(Records provided begins)
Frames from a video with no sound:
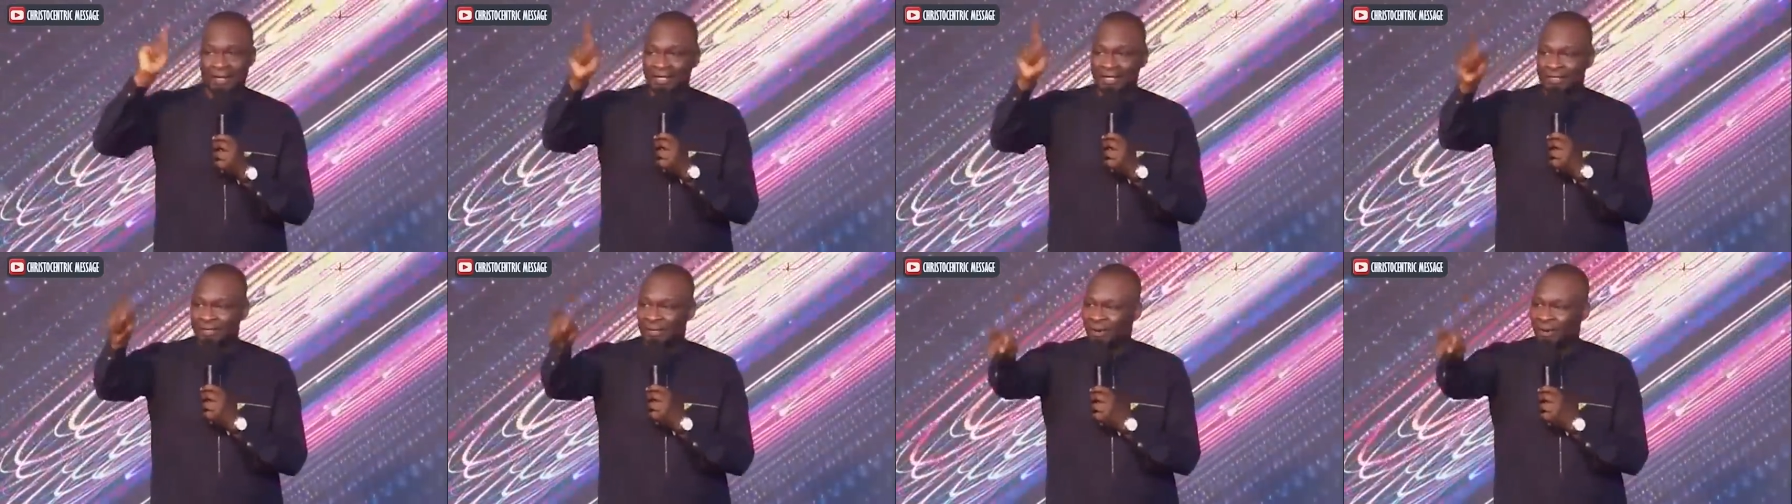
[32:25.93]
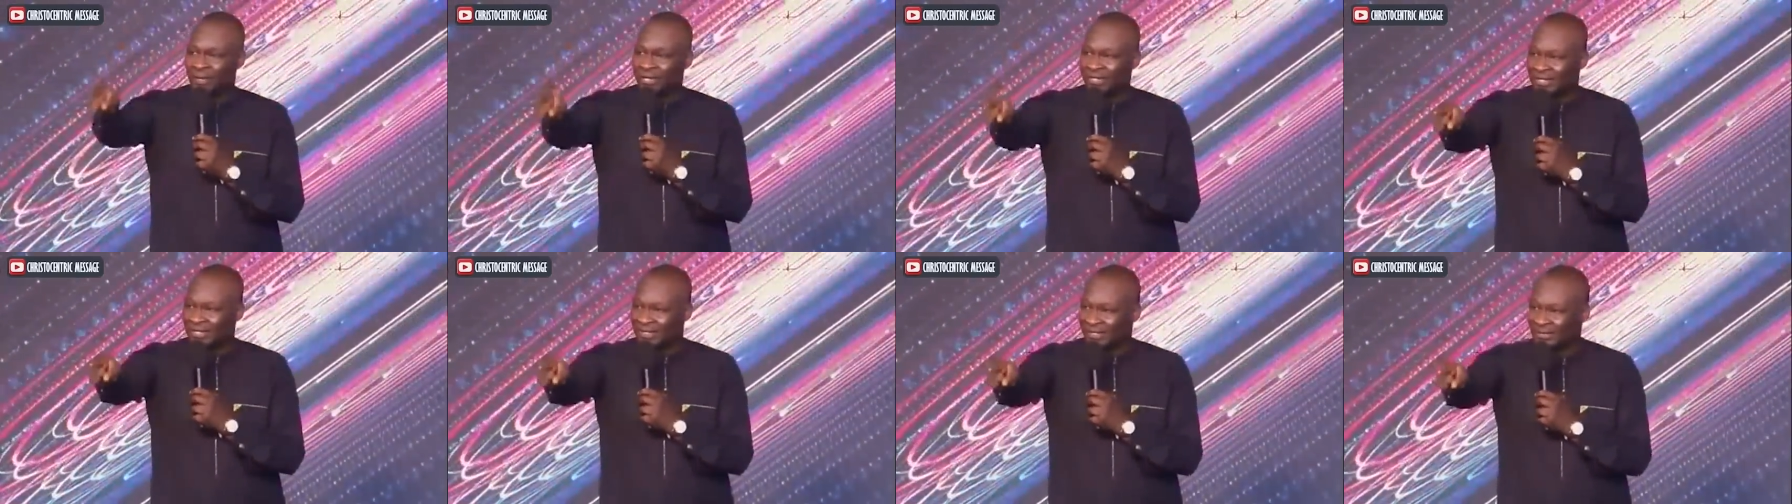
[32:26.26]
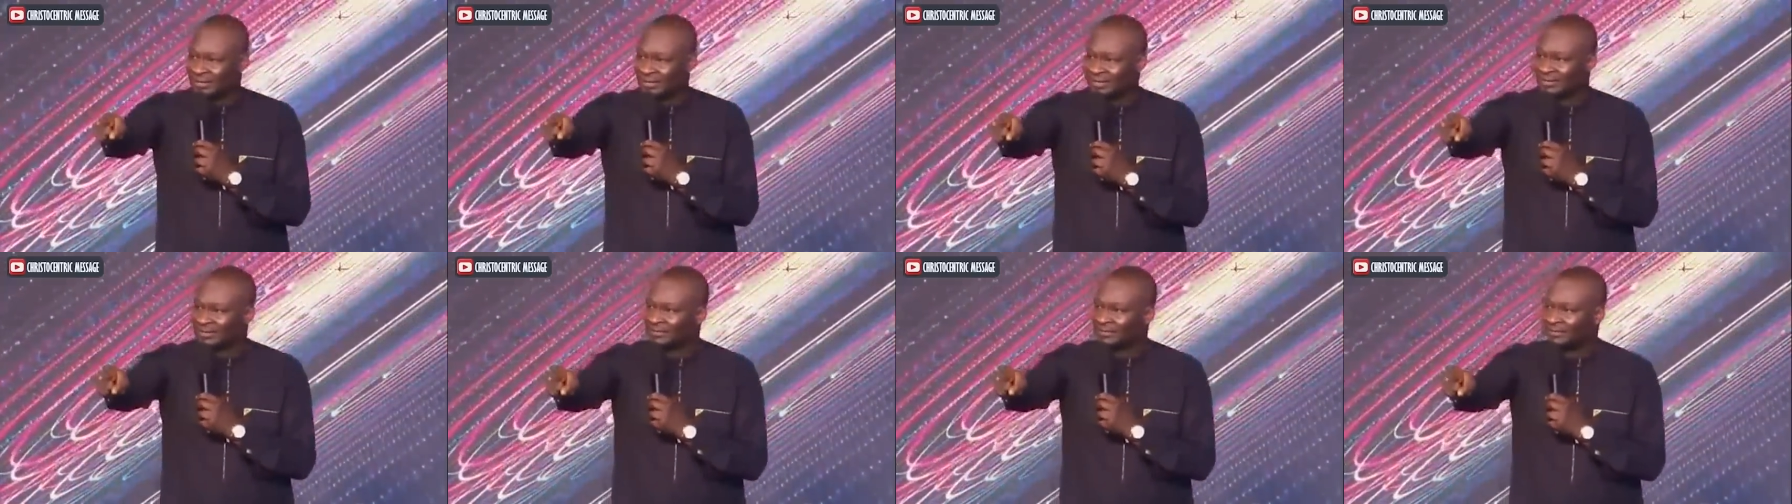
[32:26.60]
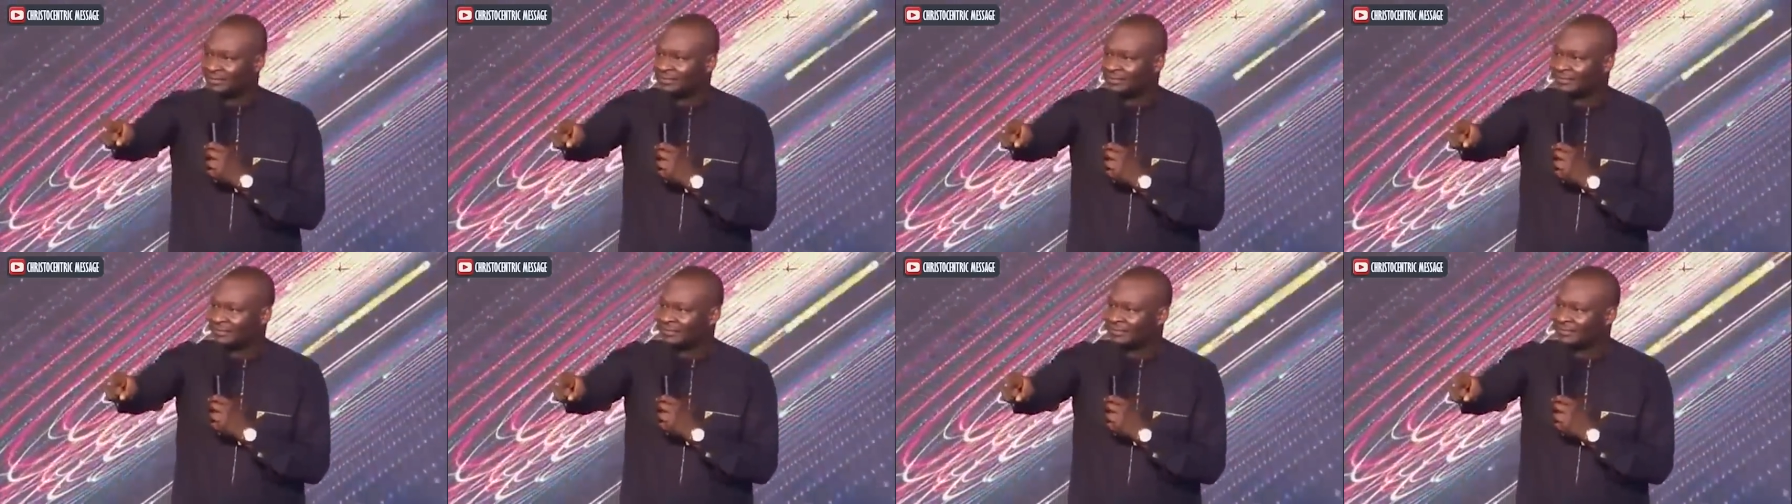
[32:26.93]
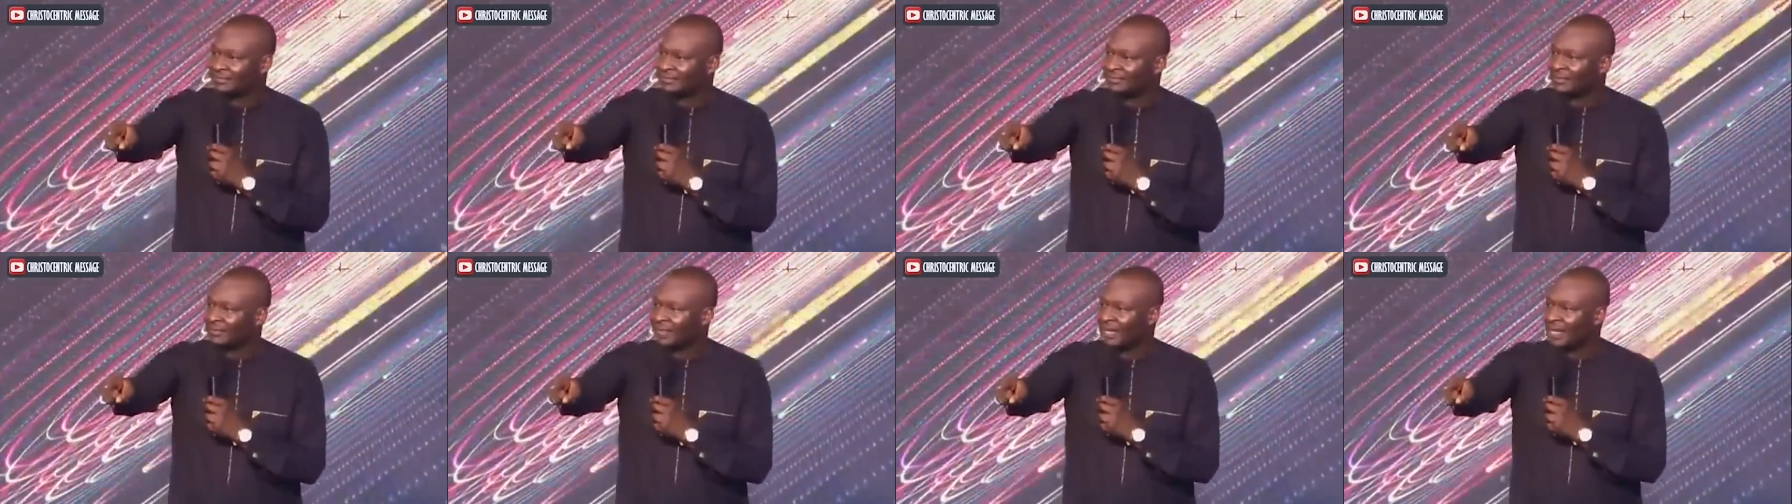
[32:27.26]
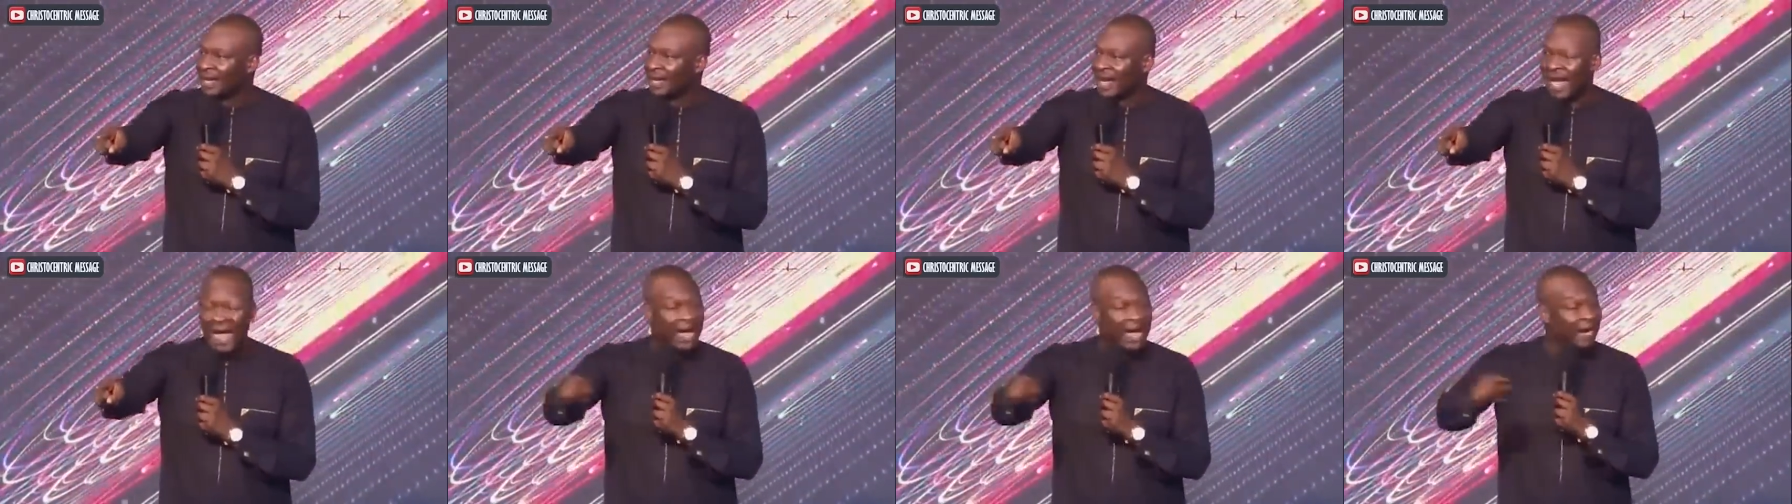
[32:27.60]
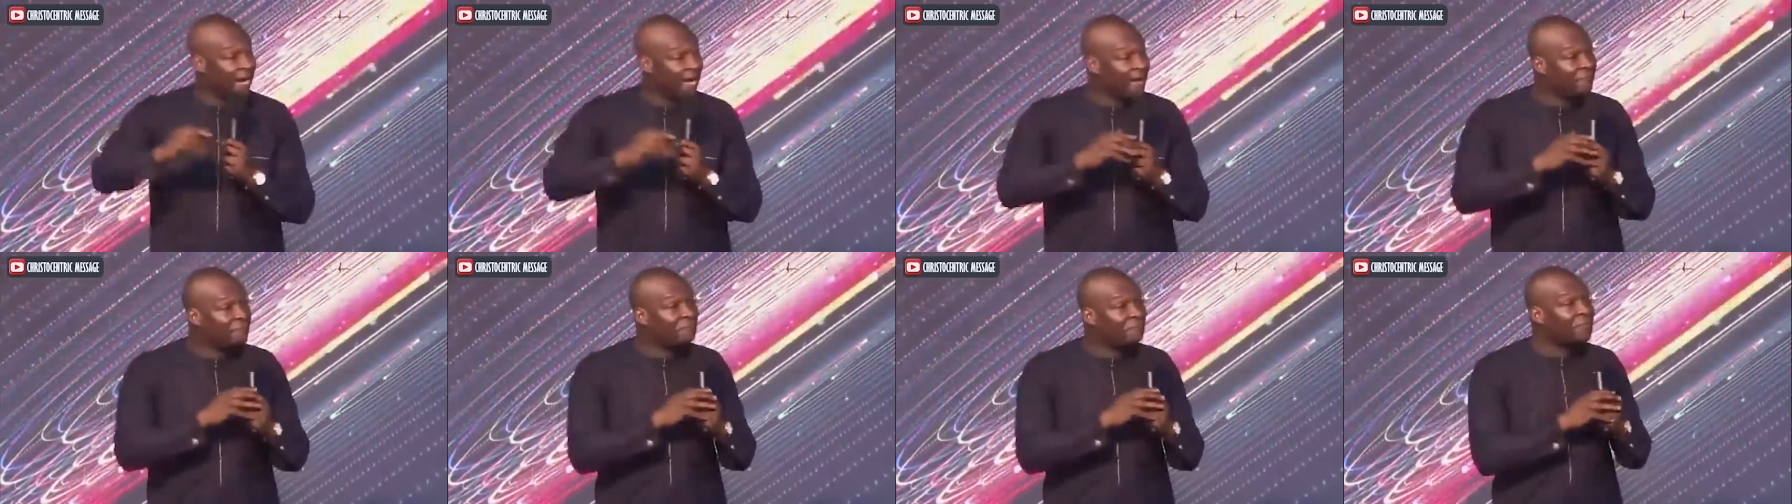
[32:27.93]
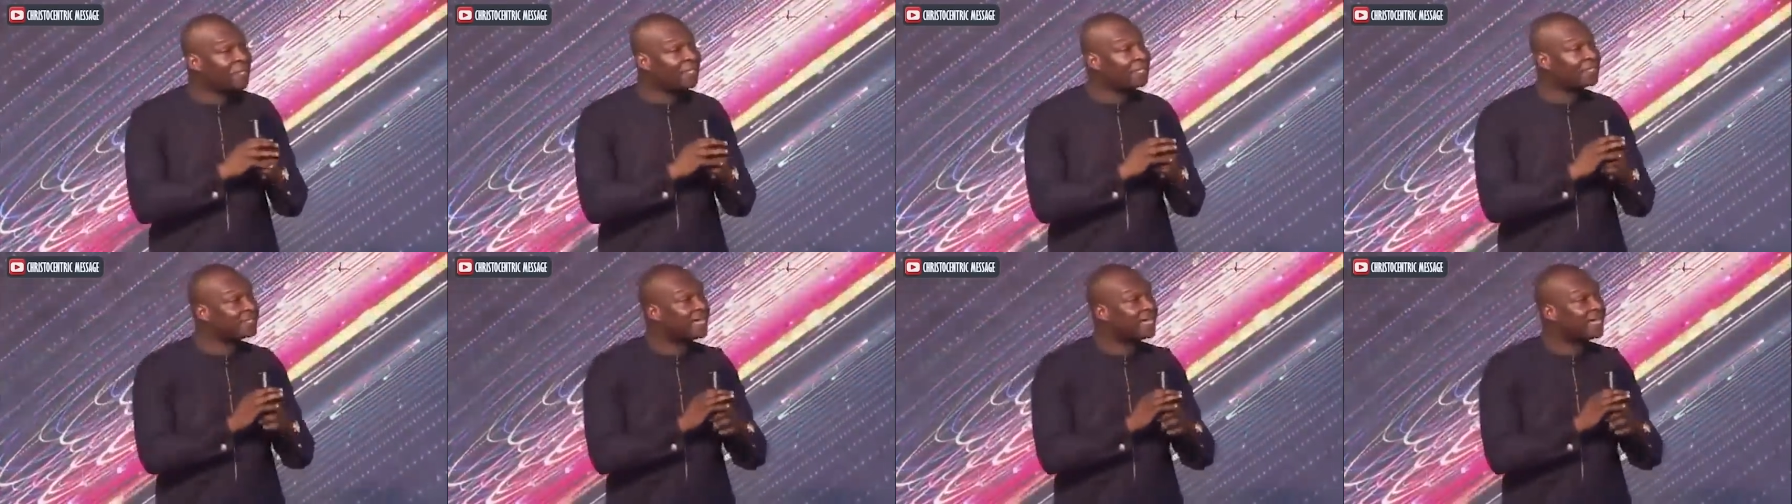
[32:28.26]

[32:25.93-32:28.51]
returning. And every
(Records provided ends)
Every entry above should come back exactly as written, except for its pictures.

Frames from a video with no sound:
[32:25.93]
[32:26.26]
[32:26.60]
[32:26.93]
[32:27.26]
[32:27.60]
[32:27.93]
[32:28.26]

[32:25.93-32:28.51]
returning. And every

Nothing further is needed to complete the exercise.